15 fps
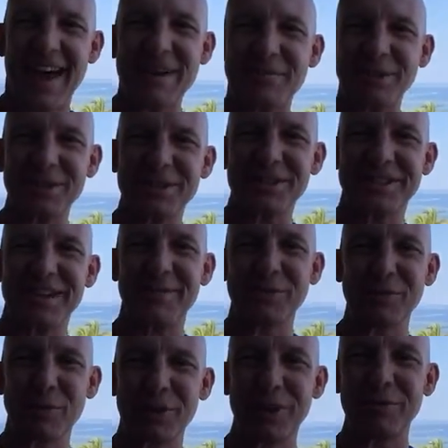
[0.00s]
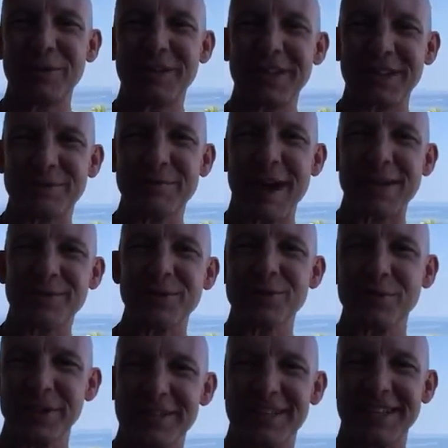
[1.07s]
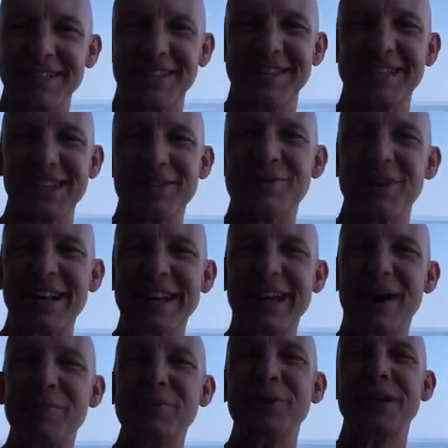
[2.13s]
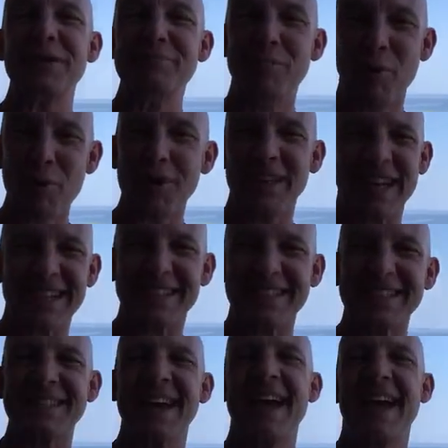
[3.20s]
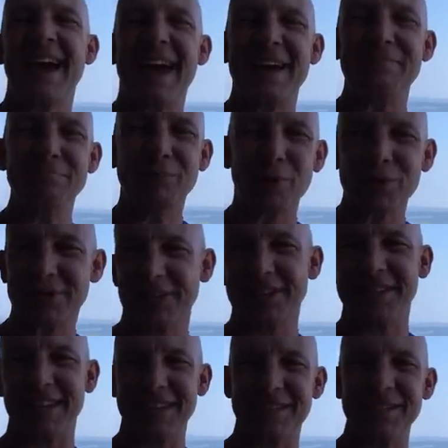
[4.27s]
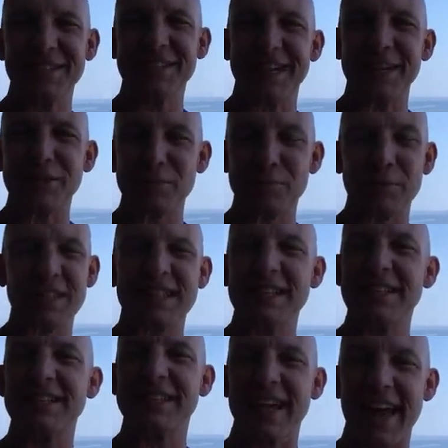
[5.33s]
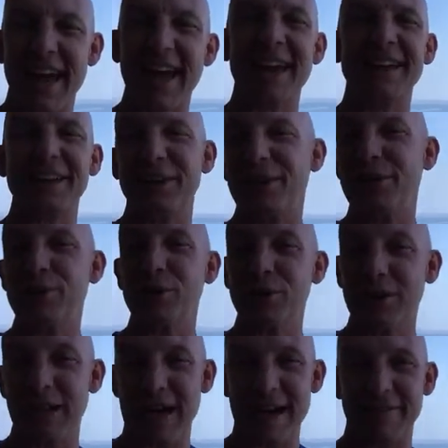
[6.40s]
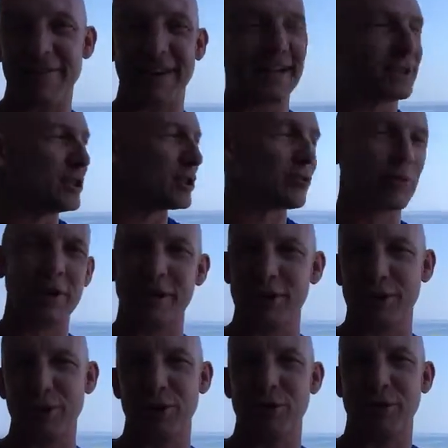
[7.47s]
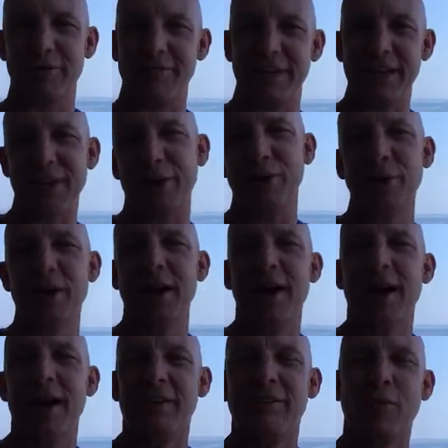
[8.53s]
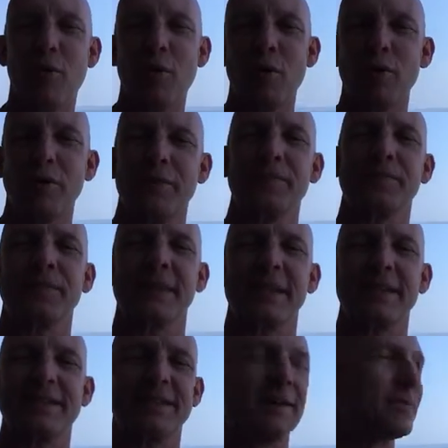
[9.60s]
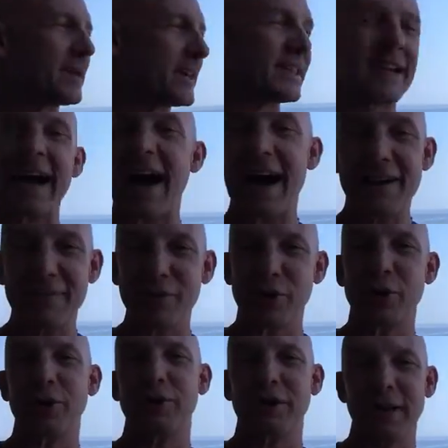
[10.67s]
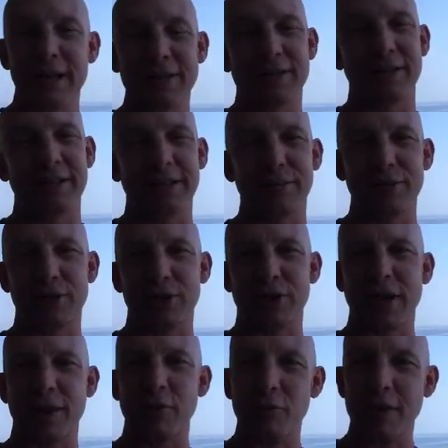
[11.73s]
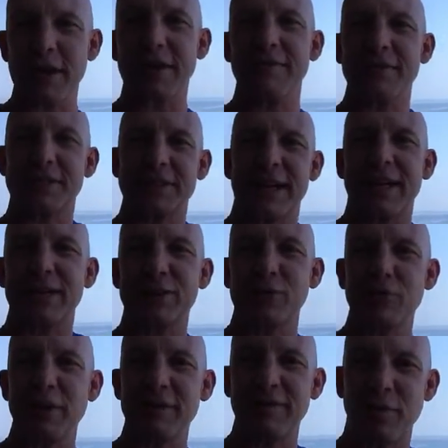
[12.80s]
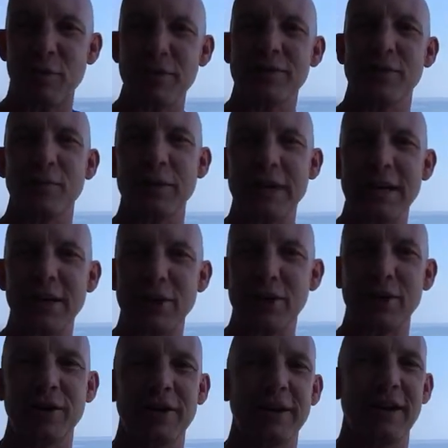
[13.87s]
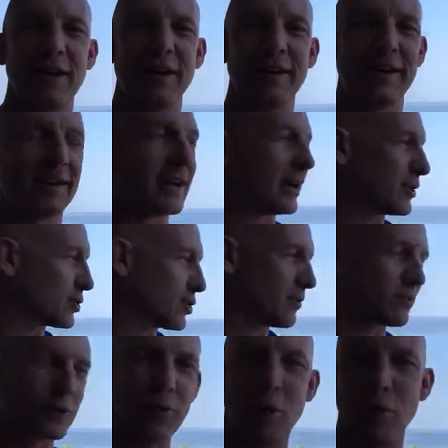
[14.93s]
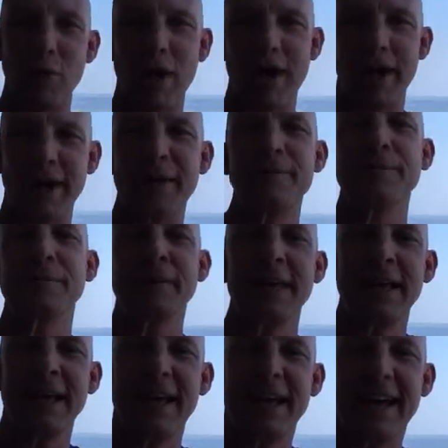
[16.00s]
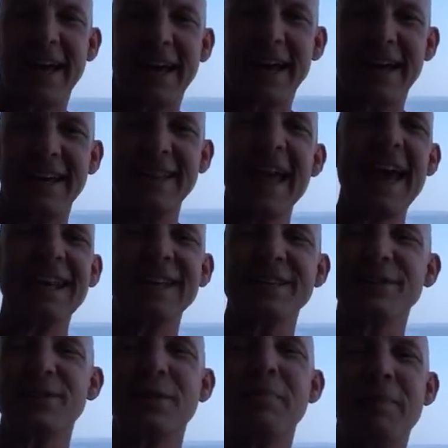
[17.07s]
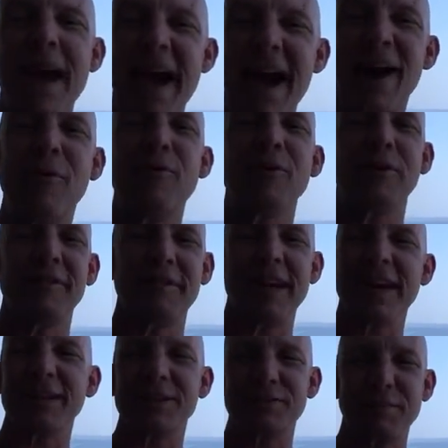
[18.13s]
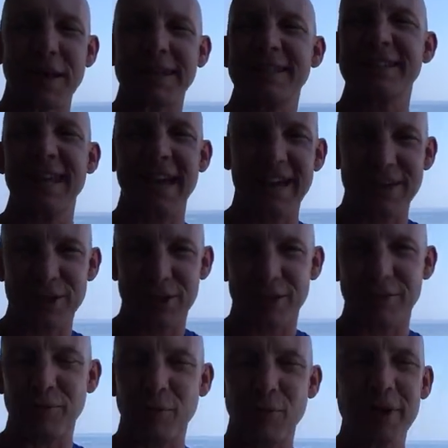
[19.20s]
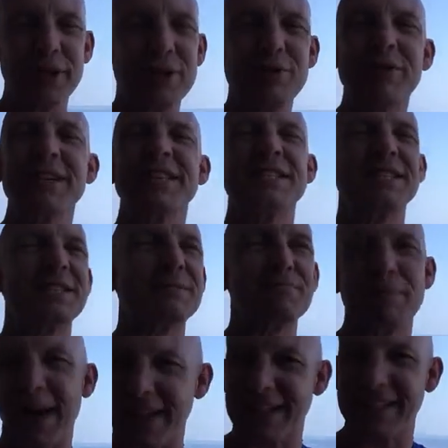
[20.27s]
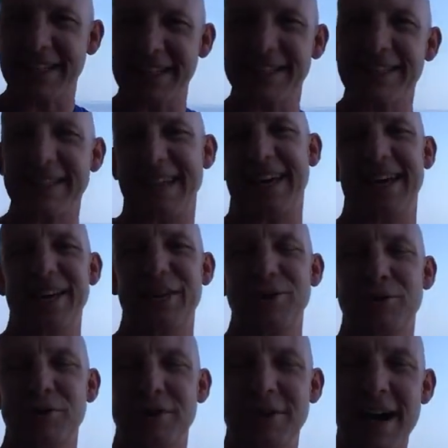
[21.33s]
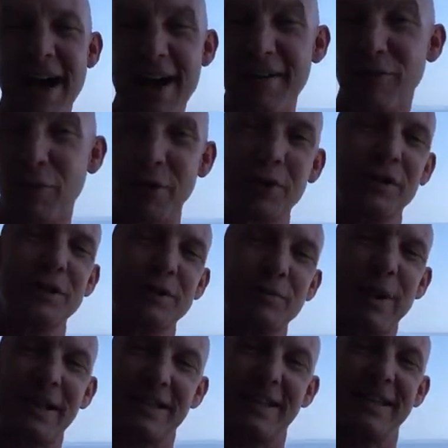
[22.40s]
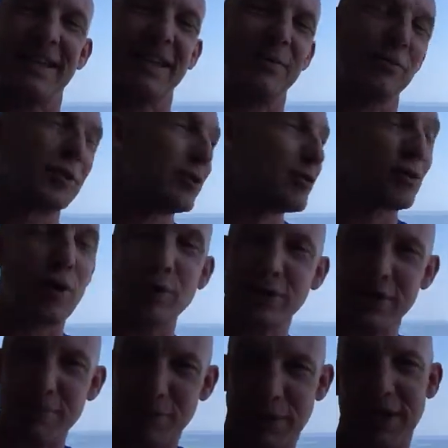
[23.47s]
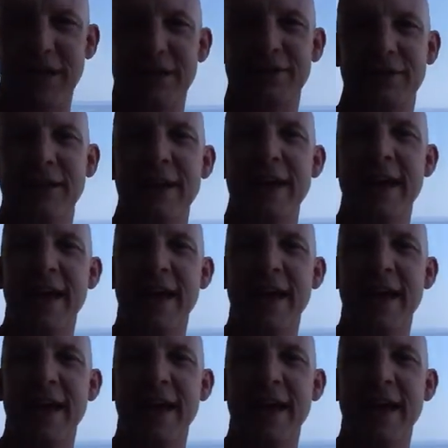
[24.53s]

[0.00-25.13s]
Hey winners, it's Kevin Ward here with Yes Masters Real Estate Success Training, helping you get more yeses and more successes in your business and in your life. And I just wanted to shoot a quick video for something that I've learned, a lesson that was just kind of re-emphasized or reinforced for me here on our trip to Hawaii. And that is the power of expectation. What are you expecting to get in your life? What do you expect to get when you go someplace?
####
▶ _TASK BRIEF_
Copy the listing exactly. Leave the pictures out.

▶ _TASK RESULT_
15 fps
[0.00s]
[1.07s]
[2.13s]
[3.20s]
[4.27s]
[5.33s]
[6.40s]
[7.47s]
[8.53s]
[9.60s]
[10.67s]
[11.73s]
[12.80s]
[13.87s]
[14.93s]
[16.00s]
[17.07s]
[18.13s]
[19.20s]
[20.27s]
[21.33s]
[22.40s]
[23.47s]
[24.53s]

[0.00-25.13s]
Hey winners, it's Kevin Ward here with Yes Masters Real Estate Success Training, helping you get more yeses and more successes in your business and in your life. And I just wanted to shoot a quick video for something that I've learned, a lesson that was just kind of re-emphasized or reinforced for me here on our trip to Hawaii. And that is the power of expectation. What are you expecting to get in your life? What do you expect to get when you go someplace?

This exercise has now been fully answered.